The word wall in my gray matter has frozen with its little rainbow ball spinning. Writing has always been natural for me … like breathing.
Oh my soul! It is pale blue from suffocation. There lays one lung unable to accommodate air, while the other … unable to exhale. We know what happens when the brain is left without oxygen. Parts of it die.
I cannot make sense of my life as a Korean, as a transracial adoptee, as an …
Do. Not. Say. That Word.
Save us all from that word.
Navigating through a multi-layered identity as a transracial adoptee is like the Los Angeles commute. All roads lead to absolute standstill. The standstill was tolerable if there was a good audiobook, but those days are over. Ignoring the systemic problem only sustained the status quo.
In my earlier straightforward life, I was that girl who loved America. It had saved me. I played the game well … good student … good wife … good parent. The American dream was mine … until it wasn’t.
What I hid, I regret. Alone without my white privilege, without my adoptive family, without my white husband, I was reminded that I was owned by those who saw me as an object … men who sexually assaulted me before my marriage, men who smacked my ass when my husband was not around, men who touched my face when my husband was seated next to me, and then, the agencies and people who lied to me.
Korea allowed me to face the truths and gave me the ability to swim the sea of like selves. It was euphoric, until I spoke. While Korea felt like it should be mine, it just wasn’t quite mine.

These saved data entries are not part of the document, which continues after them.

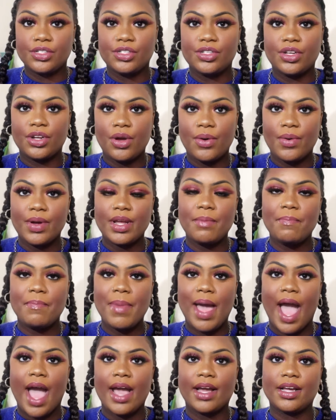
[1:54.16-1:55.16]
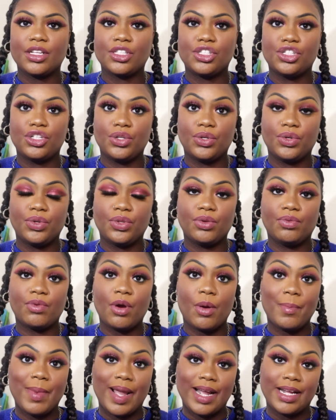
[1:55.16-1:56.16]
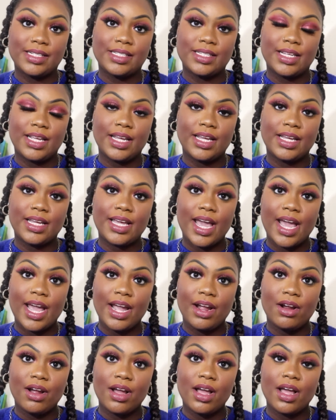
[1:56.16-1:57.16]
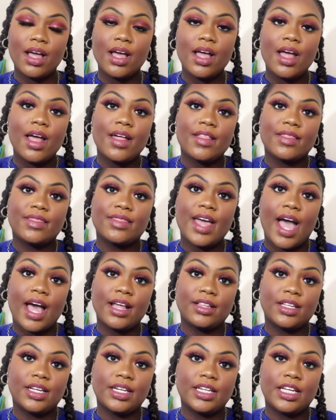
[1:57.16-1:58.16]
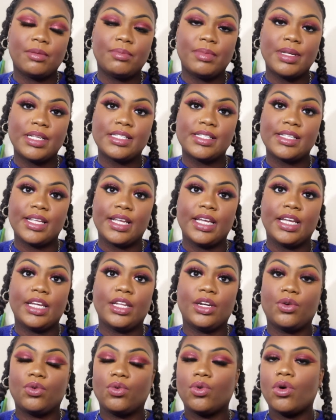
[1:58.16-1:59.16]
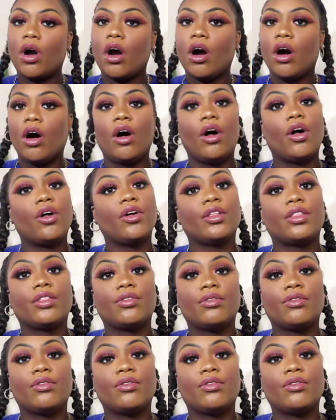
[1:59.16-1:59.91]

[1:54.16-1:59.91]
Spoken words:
So going back to the Romantic era, that look can be seen all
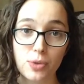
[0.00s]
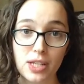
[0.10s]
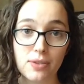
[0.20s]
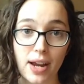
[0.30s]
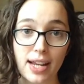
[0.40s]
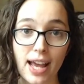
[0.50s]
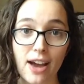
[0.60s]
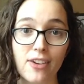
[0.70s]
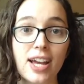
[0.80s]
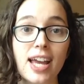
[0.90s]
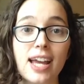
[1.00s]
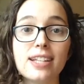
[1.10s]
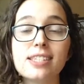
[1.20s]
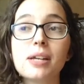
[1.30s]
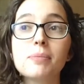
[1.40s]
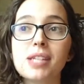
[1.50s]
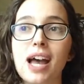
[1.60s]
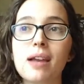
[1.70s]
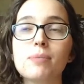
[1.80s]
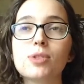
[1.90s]
you need right now? And
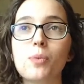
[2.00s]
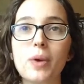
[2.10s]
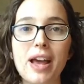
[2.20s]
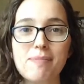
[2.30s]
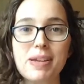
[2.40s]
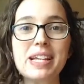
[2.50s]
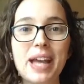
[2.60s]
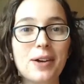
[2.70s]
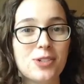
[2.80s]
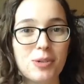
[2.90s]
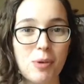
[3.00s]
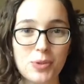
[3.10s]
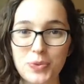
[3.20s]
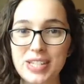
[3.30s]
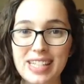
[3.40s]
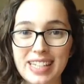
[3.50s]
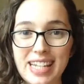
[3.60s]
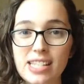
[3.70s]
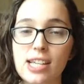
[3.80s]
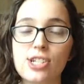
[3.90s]
sometimes what I've been encountering most
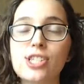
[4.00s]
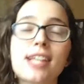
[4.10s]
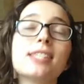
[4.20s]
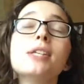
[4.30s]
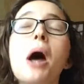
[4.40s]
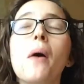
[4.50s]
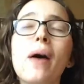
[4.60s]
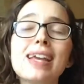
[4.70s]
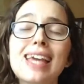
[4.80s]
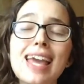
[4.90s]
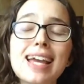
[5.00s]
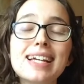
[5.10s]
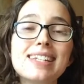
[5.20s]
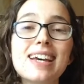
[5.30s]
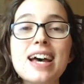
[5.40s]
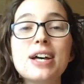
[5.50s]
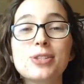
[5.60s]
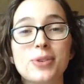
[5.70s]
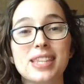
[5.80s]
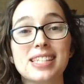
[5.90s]
recently is that she says, no, I can't.
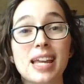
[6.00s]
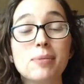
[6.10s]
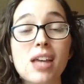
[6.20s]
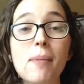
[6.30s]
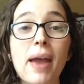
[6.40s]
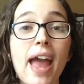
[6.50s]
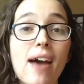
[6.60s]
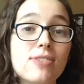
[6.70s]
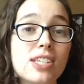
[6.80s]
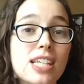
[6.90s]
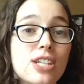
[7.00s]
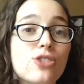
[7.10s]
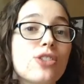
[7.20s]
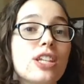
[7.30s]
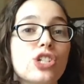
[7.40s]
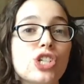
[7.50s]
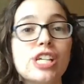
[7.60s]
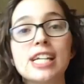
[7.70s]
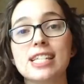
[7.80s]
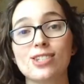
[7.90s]
So at the same time, I have to teach her that
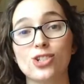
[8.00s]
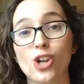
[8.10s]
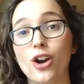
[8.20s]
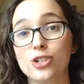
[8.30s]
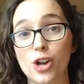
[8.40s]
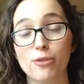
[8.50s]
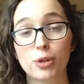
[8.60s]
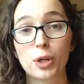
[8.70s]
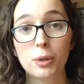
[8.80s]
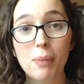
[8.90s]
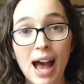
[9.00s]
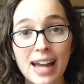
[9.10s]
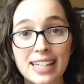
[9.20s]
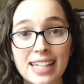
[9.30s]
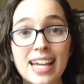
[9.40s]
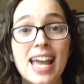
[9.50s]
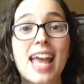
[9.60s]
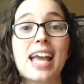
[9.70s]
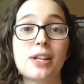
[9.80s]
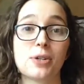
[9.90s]
she is in charge of her body
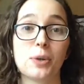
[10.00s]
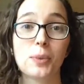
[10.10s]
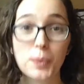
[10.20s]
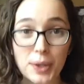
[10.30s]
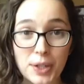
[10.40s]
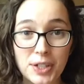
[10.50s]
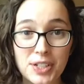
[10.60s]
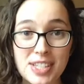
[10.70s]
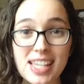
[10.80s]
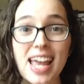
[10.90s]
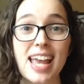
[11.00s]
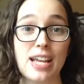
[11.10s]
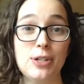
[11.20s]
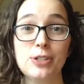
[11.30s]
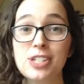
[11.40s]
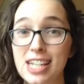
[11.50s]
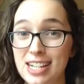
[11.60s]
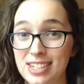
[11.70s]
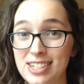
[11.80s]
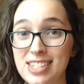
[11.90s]
and her words and her
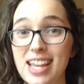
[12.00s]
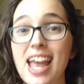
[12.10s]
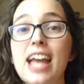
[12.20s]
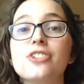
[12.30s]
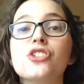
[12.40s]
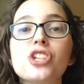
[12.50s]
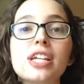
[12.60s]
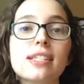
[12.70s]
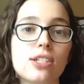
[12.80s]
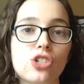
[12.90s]
tears, and she is in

I returned to a place I once called “home,” to find a man who embodied hate, rustling the leaves to reveal the dog shit underneath. The shit is teaming with parasites that invade my home from the bottom of my shoe. They are looking to find a way into my body, and here, these parasites will infect me and eventually kill me.

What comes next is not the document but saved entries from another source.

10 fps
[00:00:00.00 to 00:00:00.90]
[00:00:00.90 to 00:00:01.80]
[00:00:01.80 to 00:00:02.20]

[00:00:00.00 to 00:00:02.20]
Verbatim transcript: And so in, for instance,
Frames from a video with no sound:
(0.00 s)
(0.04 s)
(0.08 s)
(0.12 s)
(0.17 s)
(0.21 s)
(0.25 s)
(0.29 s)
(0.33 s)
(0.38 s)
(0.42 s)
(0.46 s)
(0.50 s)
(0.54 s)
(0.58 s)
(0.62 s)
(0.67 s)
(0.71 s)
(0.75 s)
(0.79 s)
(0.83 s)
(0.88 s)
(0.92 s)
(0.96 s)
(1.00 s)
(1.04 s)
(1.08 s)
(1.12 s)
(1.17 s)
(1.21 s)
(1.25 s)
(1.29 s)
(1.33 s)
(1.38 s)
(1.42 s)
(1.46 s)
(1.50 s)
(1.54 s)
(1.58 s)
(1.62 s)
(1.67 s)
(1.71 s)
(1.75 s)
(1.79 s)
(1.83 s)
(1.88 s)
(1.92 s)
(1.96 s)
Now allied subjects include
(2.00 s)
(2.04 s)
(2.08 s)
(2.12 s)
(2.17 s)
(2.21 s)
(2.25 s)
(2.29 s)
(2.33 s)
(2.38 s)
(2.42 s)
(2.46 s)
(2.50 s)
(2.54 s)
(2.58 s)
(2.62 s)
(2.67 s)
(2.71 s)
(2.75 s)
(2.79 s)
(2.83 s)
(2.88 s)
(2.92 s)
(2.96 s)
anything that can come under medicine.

The America I left has devolved into a hellish, toxic place.
In this place, my son can be asked why he is walking in his own neighborhood.

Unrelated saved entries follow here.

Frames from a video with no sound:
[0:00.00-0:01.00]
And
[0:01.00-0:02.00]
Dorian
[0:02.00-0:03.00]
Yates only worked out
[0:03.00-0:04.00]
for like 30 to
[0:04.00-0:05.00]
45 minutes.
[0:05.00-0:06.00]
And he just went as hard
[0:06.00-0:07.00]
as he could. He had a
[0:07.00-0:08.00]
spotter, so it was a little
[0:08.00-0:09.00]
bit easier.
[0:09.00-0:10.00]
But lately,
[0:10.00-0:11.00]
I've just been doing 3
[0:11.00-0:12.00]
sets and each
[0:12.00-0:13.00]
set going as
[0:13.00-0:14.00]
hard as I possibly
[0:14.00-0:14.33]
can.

In this place, a young man can be beaten to death because he is Saudi Arabian.
In this place, a man can rape an unconscious woman and serve little time because the rapist has been traumatized.
In this place, a presidential candidate can talk about grabbing “pussy” as locker room talk and still garner a substantial percentage of the electorate.
In this place, a young transracial adoptee can be assaulted in an Idaho locker room.
This is not America, and may it never see hate as great again.